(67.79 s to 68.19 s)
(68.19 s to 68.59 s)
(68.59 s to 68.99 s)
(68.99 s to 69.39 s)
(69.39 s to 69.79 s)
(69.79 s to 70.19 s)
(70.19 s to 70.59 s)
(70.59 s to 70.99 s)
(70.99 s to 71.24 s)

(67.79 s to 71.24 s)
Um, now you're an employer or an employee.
———
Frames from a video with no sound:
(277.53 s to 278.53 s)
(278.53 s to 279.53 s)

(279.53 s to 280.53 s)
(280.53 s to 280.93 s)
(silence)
———
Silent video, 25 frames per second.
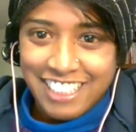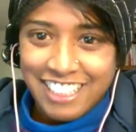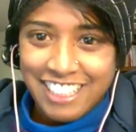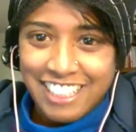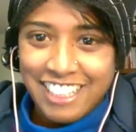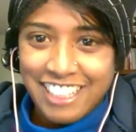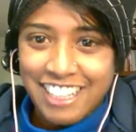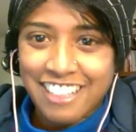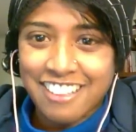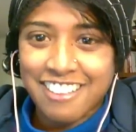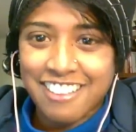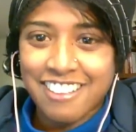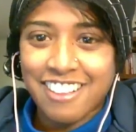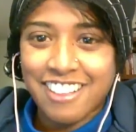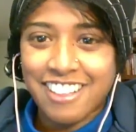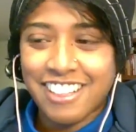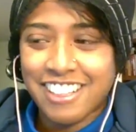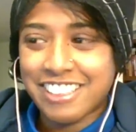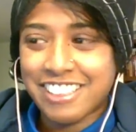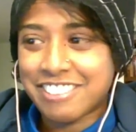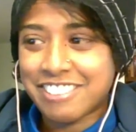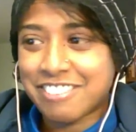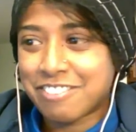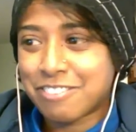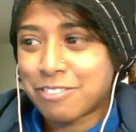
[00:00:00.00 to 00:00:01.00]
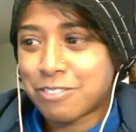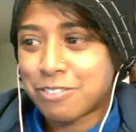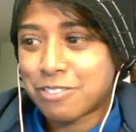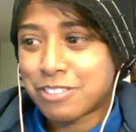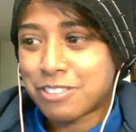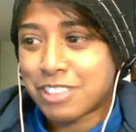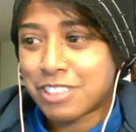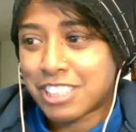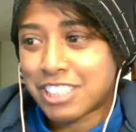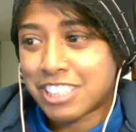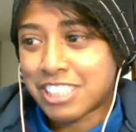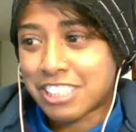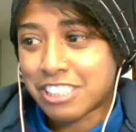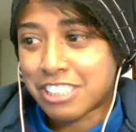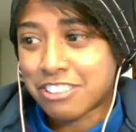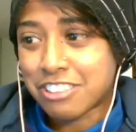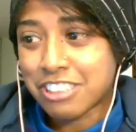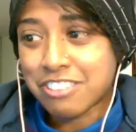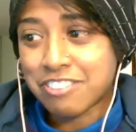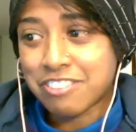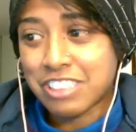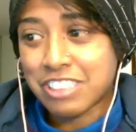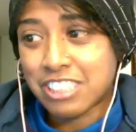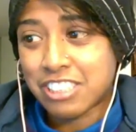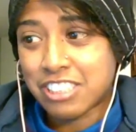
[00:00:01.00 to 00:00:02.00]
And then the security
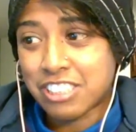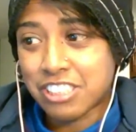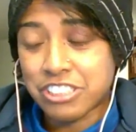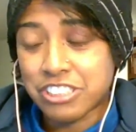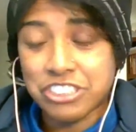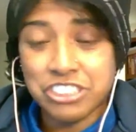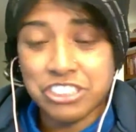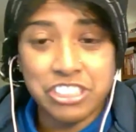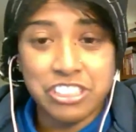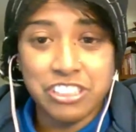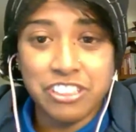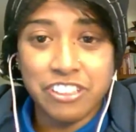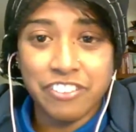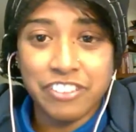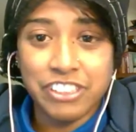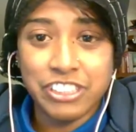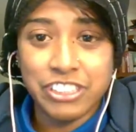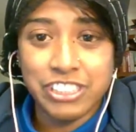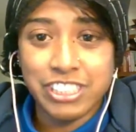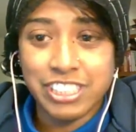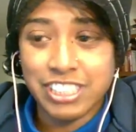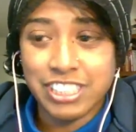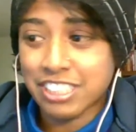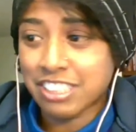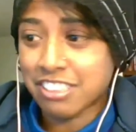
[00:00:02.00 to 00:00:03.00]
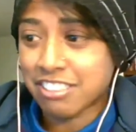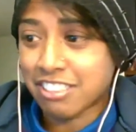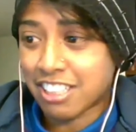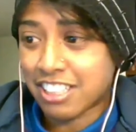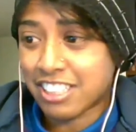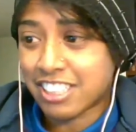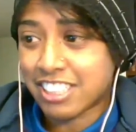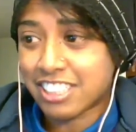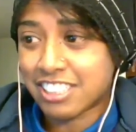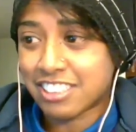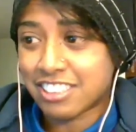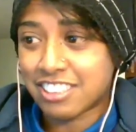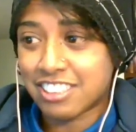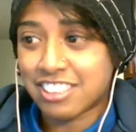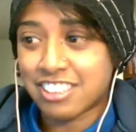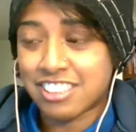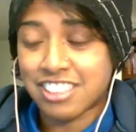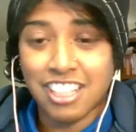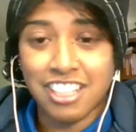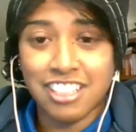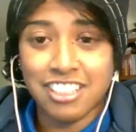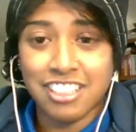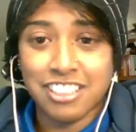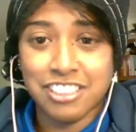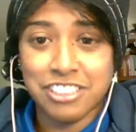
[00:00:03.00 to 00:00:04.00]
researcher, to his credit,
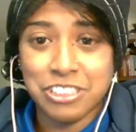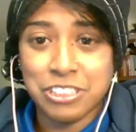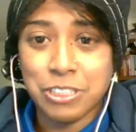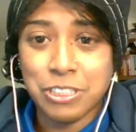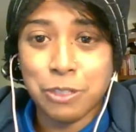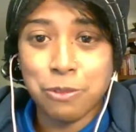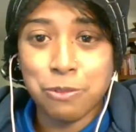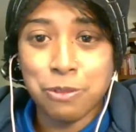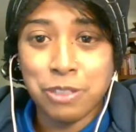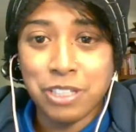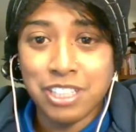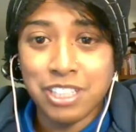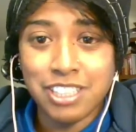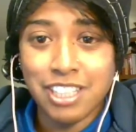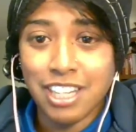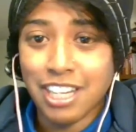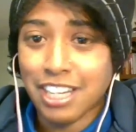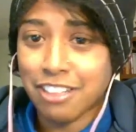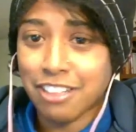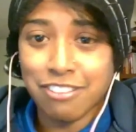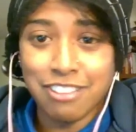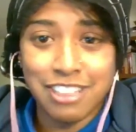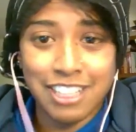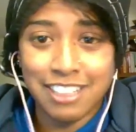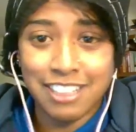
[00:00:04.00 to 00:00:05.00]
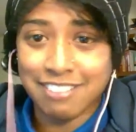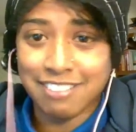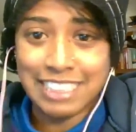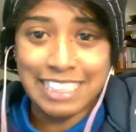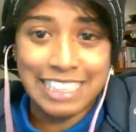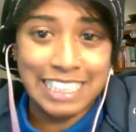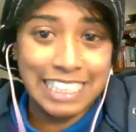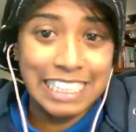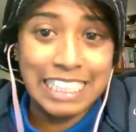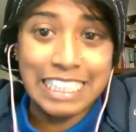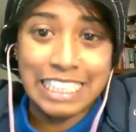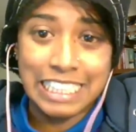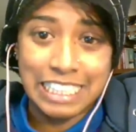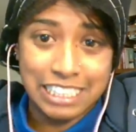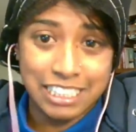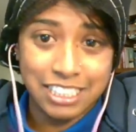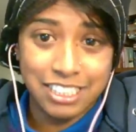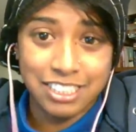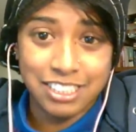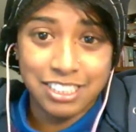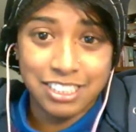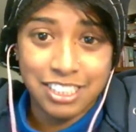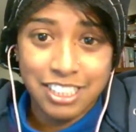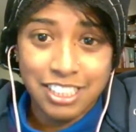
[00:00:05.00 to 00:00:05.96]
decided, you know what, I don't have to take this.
———
Determine how many lines of the listing above hold the word "video". Report that number without anything else.

2